Would you restate every entry that follows, word for word, and leave out the pictures?

(DATA SUPPLIED Opens)

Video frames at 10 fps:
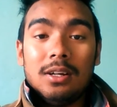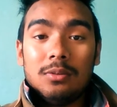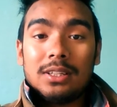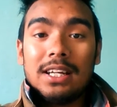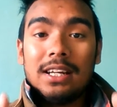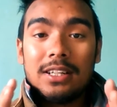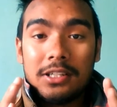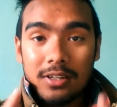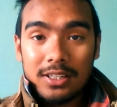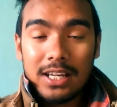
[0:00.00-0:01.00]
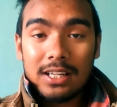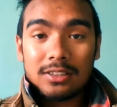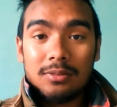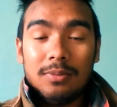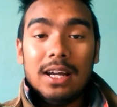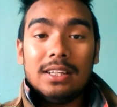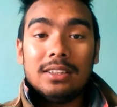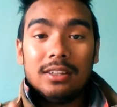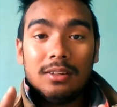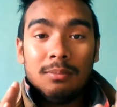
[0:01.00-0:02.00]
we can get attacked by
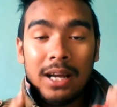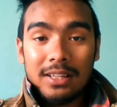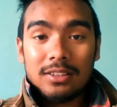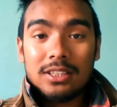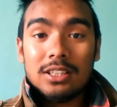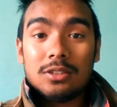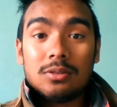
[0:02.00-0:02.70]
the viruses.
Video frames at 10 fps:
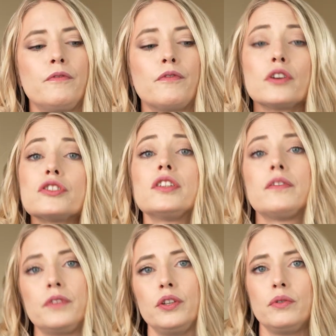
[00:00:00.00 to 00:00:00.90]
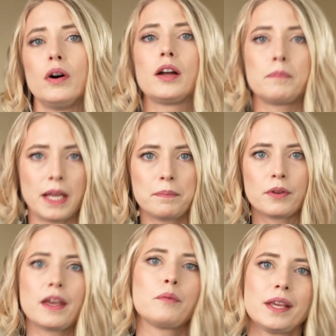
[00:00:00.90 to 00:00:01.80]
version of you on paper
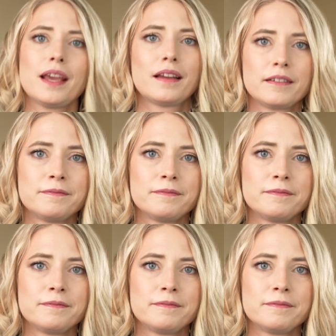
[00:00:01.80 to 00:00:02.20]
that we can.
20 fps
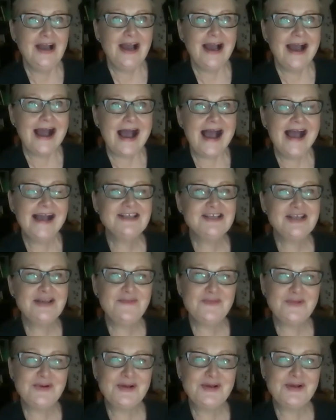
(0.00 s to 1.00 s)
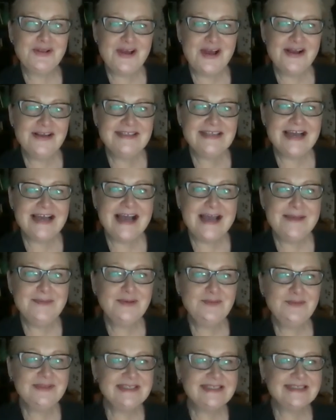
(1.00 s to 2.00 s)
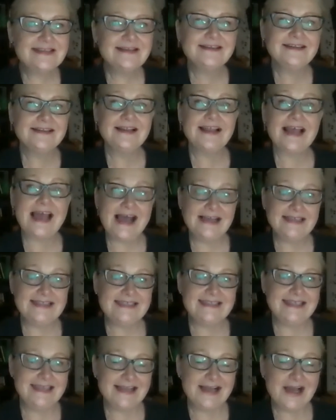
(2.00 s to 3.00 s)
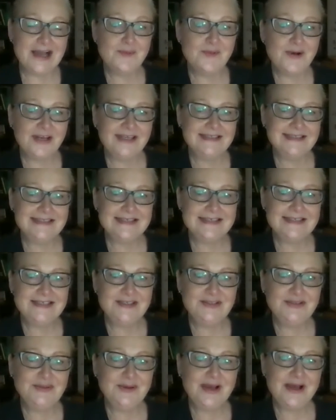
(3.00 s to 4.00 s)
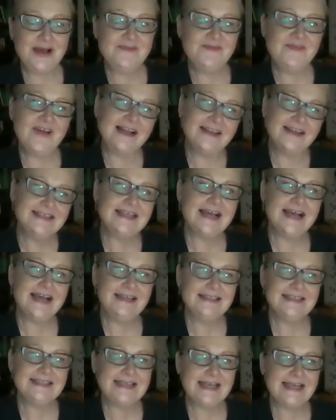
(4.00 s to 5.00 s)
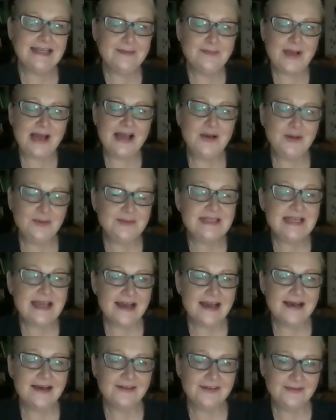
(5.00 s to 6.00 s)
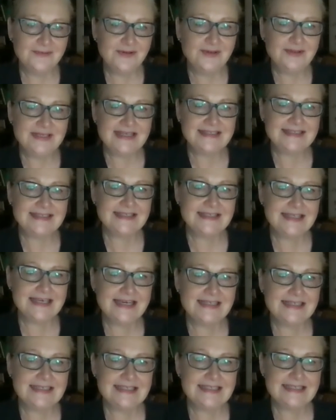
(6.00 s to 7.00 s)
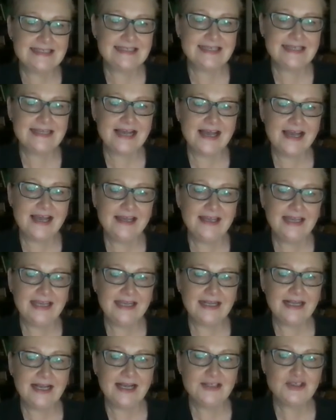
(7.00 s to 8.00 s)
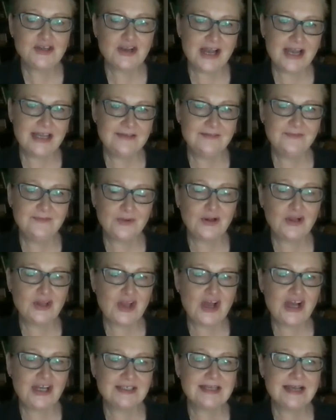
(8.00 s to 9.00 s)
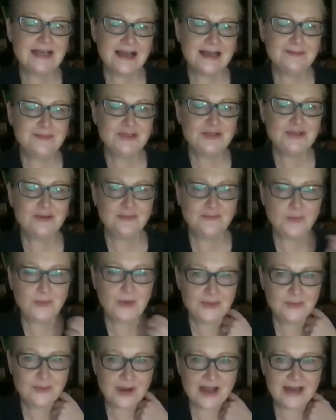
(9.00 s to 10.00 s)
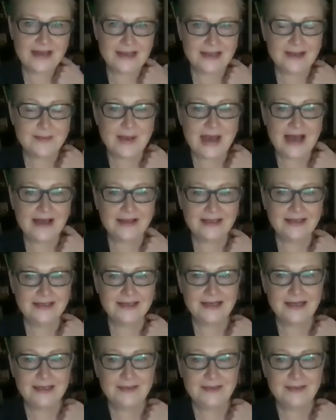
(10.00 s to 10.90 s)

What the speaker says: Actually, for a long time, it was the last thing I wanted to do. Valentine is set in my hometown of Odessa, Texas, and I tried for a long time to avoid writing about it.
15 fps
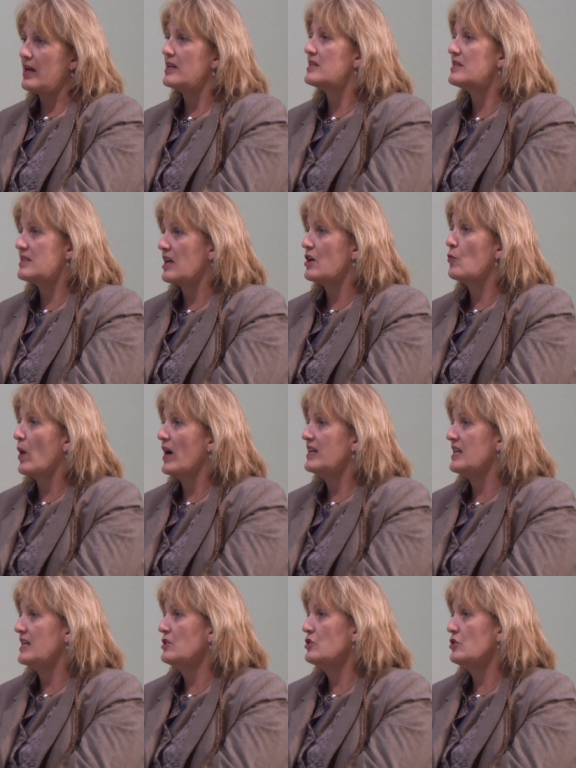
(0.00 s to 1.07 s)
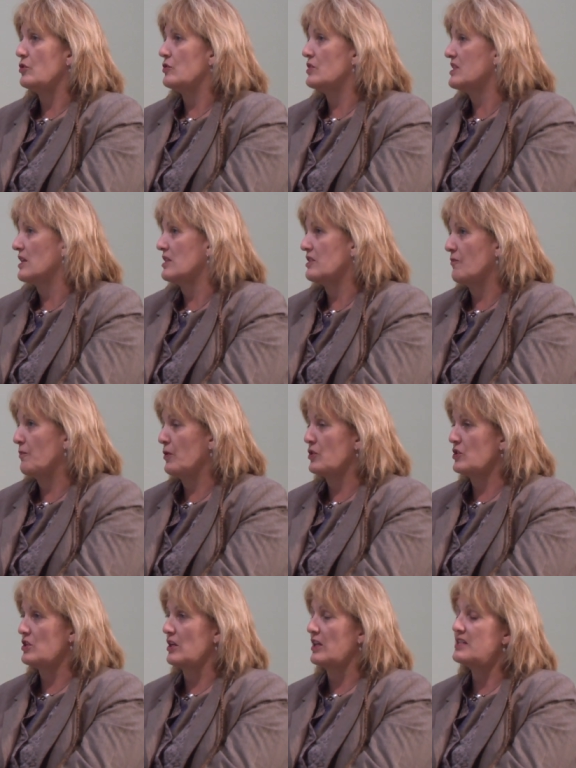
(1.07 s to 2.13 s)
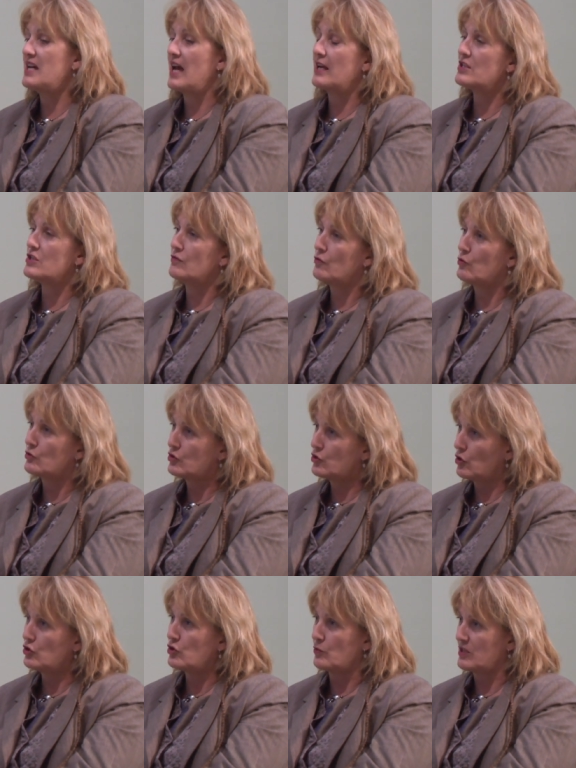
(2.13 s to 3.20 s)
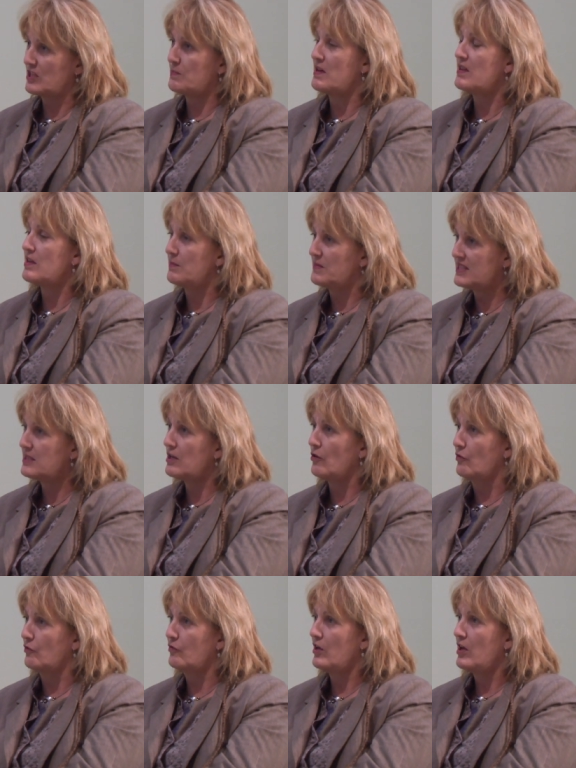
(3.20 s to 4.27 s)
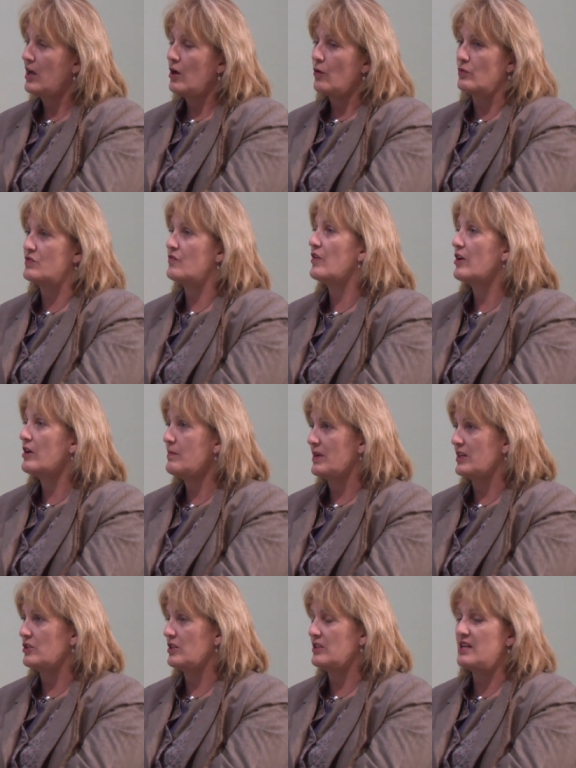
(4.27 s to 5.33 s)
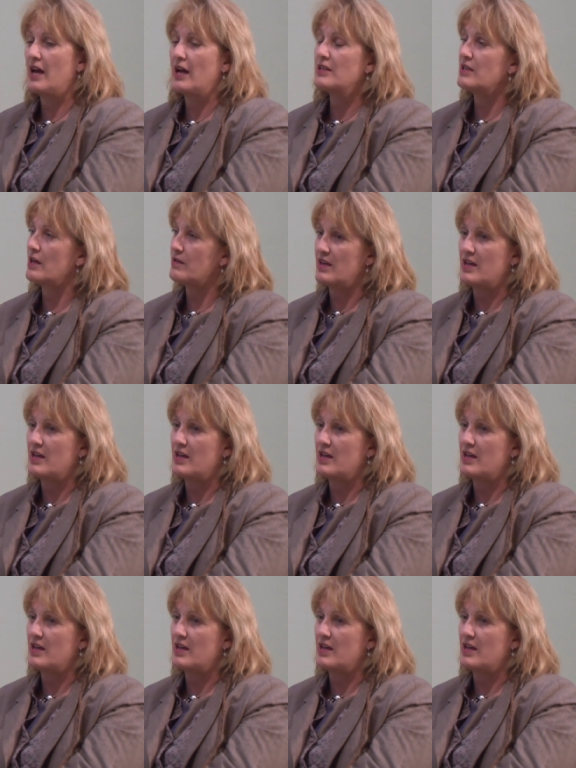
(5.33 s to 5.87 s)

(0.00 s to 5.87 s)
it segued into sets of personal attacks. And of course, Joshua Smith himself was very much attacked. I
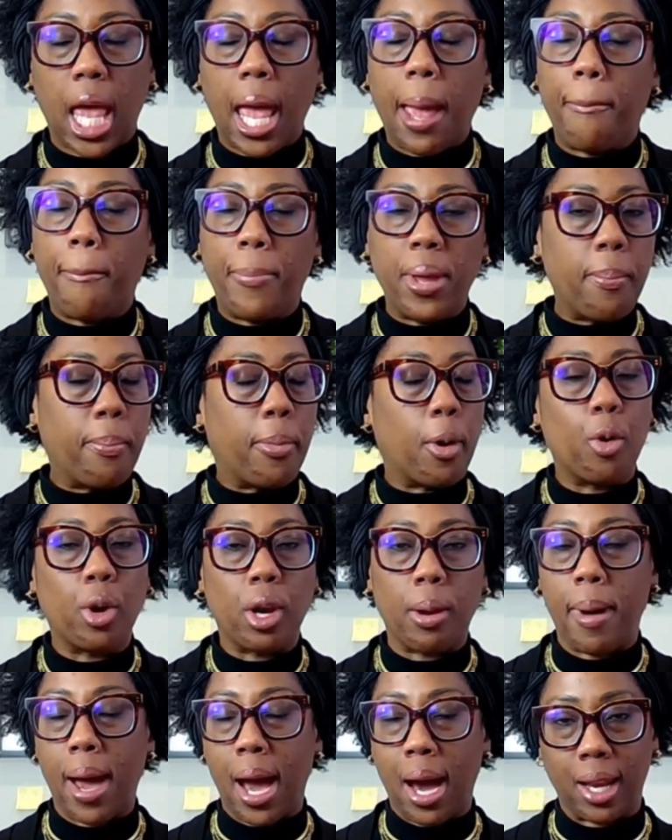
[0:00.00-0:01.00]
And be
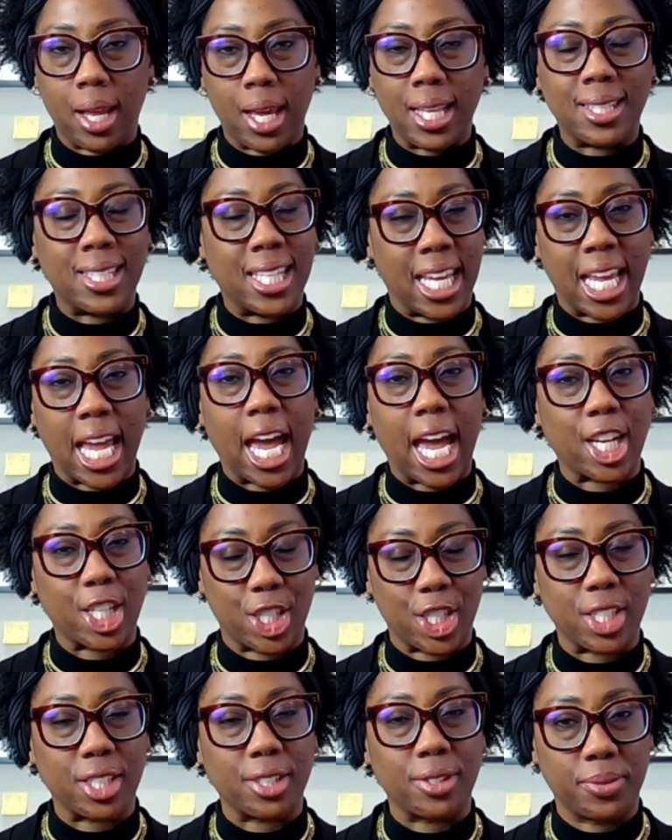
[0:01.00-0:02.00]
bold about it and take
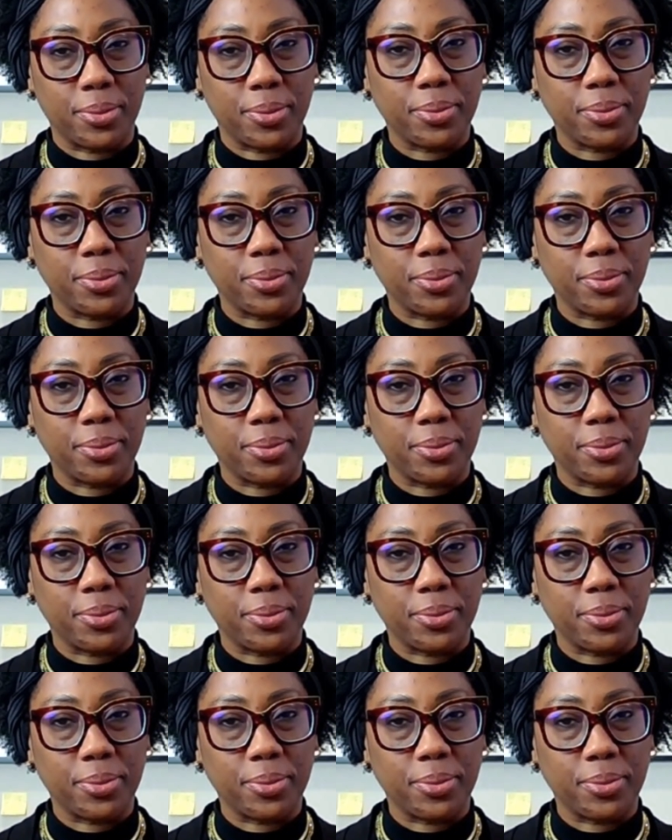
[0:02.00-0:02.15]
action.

(DATA SUPPLIED Closes)

▶ **FINAL ANSWER**
Video frames at 10 fps:
[0:00.00-0:01.00]
[0:01.00-0:02.00]
we can get attacked by
[0:02.00-0:02.70]
the viruses.
Video frames at 10 fps:
[00:00:00.00 to 00:00:00.90]
[00:00:00.90 to 00:00:01.80]
version of you on paper
[00:00:01.80 to 00:00:02.20]
that we can.
20 fps
(0.00 s to 1.00 s)
(1.00 s to 2.00 s)
(2.00 s to 3.00 s)
(3.00 s to 4.00 s)
(4.00 s to 5.00 s)
(5.00 s to 6.00 s)
(6.00 s to 7.00 s)
(7.00 s to 8.00 s)
(8.00 s to 9.00 s)
(9.00 s to 10.00 s)
(10.00 s to 10.90 s)

What the speaker says: Actually, for a long time, it was the last thing I wanted to do. Valentine is set in my hometown of Odessa, Texas, and I tried for a long time to avoid writing about it.
15 fps
(0.00 s to 1.07 s)
(1.07 s to 2.13 s)
(2.13 s to 3.20 s)
(3.20 s to 4.27 s)
(4.27 s to 5.33 s)
(5.33 s to 5.87 s)

(0.00 s to 5.87 s)
it segued into sets of personal attacks. And of course, Joshua Smith himself was very much attacked. I
[0:00.00-0:01.00]
And be
[0:01.00-0:02.00]
bold about it and take
[0:02.00-0:02.15]
action.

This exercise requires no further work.